[Opening DATA LISTING section]

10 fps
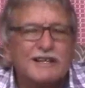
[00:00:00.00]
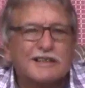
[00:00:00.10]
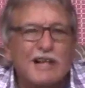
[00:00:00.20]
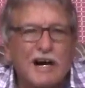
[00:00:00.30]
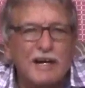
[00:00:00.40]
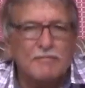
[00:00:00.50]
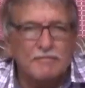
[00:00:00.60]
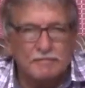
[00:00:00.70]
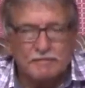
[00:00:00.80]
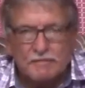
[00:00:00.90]
time.
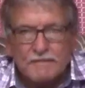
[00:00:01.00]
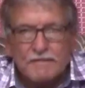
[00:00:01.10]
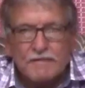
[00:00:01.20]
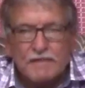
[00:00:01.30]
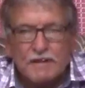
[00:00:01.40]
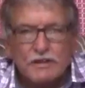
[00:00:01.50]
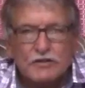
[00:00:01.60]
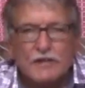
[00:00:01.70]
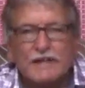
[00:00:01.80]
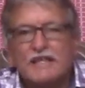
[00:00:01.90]

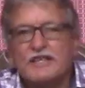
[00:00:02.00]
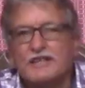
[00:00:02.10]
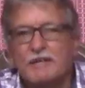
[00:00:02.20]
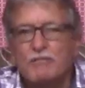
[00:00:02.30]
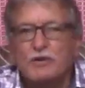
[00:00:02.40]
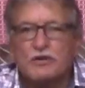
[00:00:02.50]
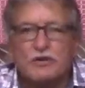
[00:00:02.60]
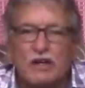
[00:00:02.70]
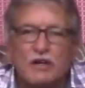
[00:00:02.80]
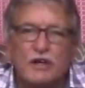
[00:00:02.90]
So the history
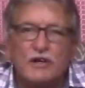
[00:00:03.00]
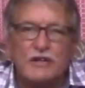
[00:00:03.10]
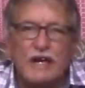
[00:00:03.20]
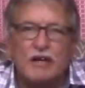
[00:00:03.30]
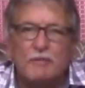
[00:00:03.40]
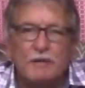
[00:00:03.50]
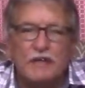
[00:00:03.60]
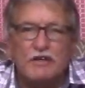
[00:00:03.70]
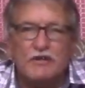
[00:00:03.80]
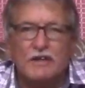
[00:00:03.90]
books are going to help
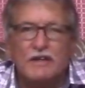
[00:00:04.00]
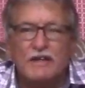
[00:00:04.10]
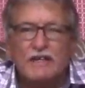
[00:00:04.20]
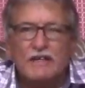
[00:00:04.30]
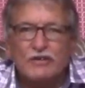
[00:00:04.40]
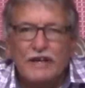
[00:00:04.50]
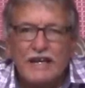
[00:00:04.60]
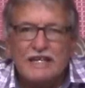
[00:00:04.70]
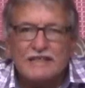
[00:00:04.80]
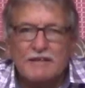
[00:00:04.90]
us to
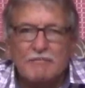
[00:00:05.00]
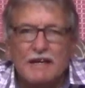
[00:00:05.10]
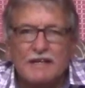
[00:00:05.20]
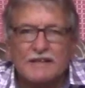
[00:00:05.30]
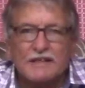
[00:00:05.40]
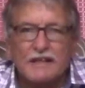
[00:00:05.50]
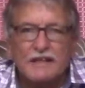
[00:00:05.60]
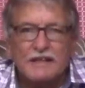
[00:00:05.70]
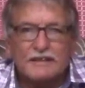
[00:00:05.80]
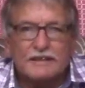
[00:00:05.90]
estimate
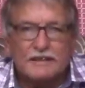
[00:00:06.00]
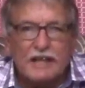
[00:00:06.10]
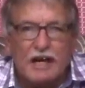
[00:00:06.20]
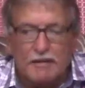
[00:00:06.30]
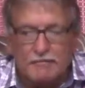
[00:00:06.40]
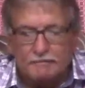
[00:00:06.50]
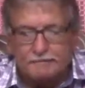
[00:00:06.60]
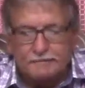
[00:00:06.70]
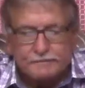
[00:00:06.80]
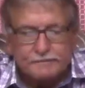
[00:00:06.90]
time.
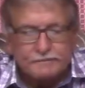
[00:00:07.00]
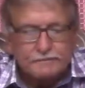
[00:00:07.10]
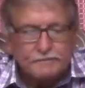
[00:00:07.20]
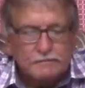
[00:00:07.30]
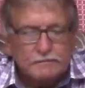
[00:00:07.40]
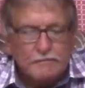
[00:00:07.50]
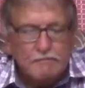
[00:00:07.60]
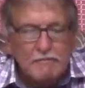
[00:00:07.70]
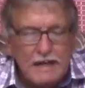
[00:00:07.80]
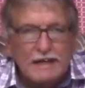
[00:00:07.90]

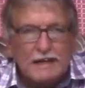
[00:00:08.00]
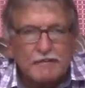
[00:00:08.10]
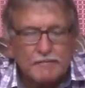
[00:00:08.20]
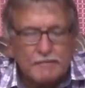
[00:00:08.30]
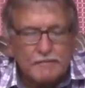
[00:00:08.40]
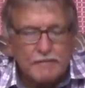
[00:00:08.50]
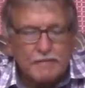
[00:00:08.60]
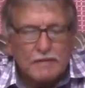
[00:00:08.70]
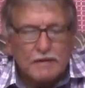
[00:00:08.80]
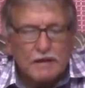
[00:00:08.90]
Meaning,
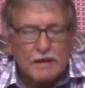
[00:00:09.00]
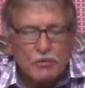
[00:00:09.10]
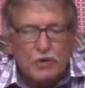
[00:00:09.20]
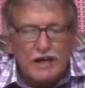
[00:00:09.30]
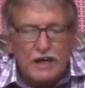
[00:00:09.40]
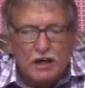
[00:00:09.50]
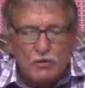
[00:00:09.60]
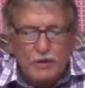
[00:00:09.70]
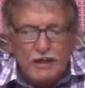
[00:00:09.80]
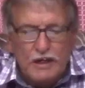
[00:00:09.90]
where are
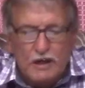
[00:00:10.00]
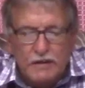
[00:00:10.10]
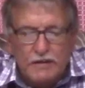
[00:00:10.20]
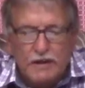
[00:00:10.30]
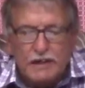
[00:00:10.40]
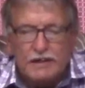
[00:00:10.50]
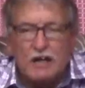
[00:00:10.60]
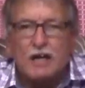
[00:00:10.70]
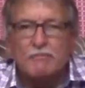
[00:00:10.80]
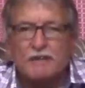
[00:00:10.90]
we on the
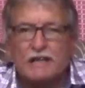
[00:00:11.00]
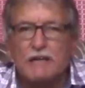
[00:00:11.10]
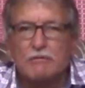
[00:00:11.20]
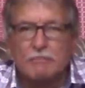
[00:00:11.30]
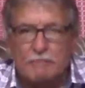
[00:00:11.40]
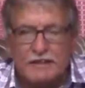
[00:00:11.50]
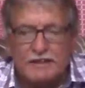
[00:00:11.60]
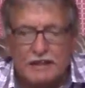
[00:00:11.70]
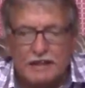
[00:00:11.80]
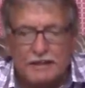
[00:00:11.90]
timetable
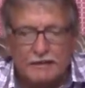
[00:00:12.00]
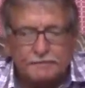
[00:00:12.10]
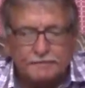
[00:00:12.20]
presently?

[Closing DATA LISTING section]

Return the data exactly as it stands, minus the pictures.

10 fps
[00:00:00.00]
[00:00:00.10]
[00:00:00.20]
[00:00:00.30]
[00:00:00.40]
[00:00:00.50]
[00:00:00.60]
[00:00:00.70]
[00:00:00.80]
[00:00:00.90]
time.
[00:00:01.00]
[00:00:01.10]
[00:00:01.20]
[00:00:01.30]
[00:00:01.40]
[00:00:01.50]
[00:00:01.60]
[00:00:01.70]
[00:00:01.80]
[00:00:01.90]

[00:00:02.00]
[00:00:02.10]
[00:00:02.20]
[00:00:02.30]
[00:00:02.40]
[00:00:02.50]
[00:00:02.60]
[00:00:02.70]
[00:00:02.80]
[00:00:02.90]
So the history
[00:00:03.00]
[00:00:03.10]
[00:00:03.20]
[00:00:03.30]
[00:00:03.40]
[00:00:03.50]
[00:00:03.60]
[00:00:03.70]
[00:00:03.80]
[00:00:03.90]
books are going to help
[00:00:04.00]
[00:00:04.10]
[00:00:04.20]
[00:00:04.30]
[00:00:04.40]
[00:00:04.50]
[00:00:04.60]
[00:00:04.70]
[00:00:04.80]
[00:00:04.90]
us to
[00:00:05.00]
[00:00:05.10]
[00:00:05.20]
[00:00:05.30]
[00:00:05.40]
[00:00:05.50]
[00:00:05.60]
[00:00:05.70]
[00:00:05.80]
[00:00:05.90]
estimate
[00:00:06.00]
[00:00:06.10]
[00:00:06.20]
[00:00:06.30]
[00:00:06.40]
[00:00:06.50]
[00:00:06.60]
[00:00:06.70]
[00:00:06.80]
[00:00:06.90]
time.
[00:00:07.00]
[00:00:07.10]
[00:00:07.20]
[00:00:07.30]
[00:00:07.40]
[00:00:07.50]
[00:00:07.60]
[00:00:07.70]
[00:00:07.80]
[00:00:07.90]

[00:00:08.00]
[00:00:08.10]
[00:00:08.20]
[00:00:08.30]
[00:00:08.40]
[00:00:08.50]
[00:00:08.60]
[00:00:08.70]
[00:00:08.80]
[00:00:08.90]
Meaning,
[00:00:09.00]
[00:00:09.10]
[00:00:09.20]
[00:00:09.30]
[00:00:09.40]
[00:00:09.50]
[00:00:09.60]
[00:00:09.70]
[00:00:09.80]
[00:00:09.90]
where are
[00:00:10.00]
[00:00:10.10]
[00:00:10.20]
[00:00:10.30]
[00:00:10.40]
[00:00:10.50]
[00:00:10.60]
[00:00:10.70]
[00:00:10.80]
[00:00:10.90]
we on the
[00:00:11.00]
[00:00:11.10]
[00:00:11.20]
[00:00:11.30]
[00:00:11.40]
[00:00:11.50]
[00:00:11.60]
[00:00:11.70]
[00:00:11.80]
[00:00:11.90]
timetable
[00:00:12.00]
[00:00:12.10]
[00:00:12.20]
presently?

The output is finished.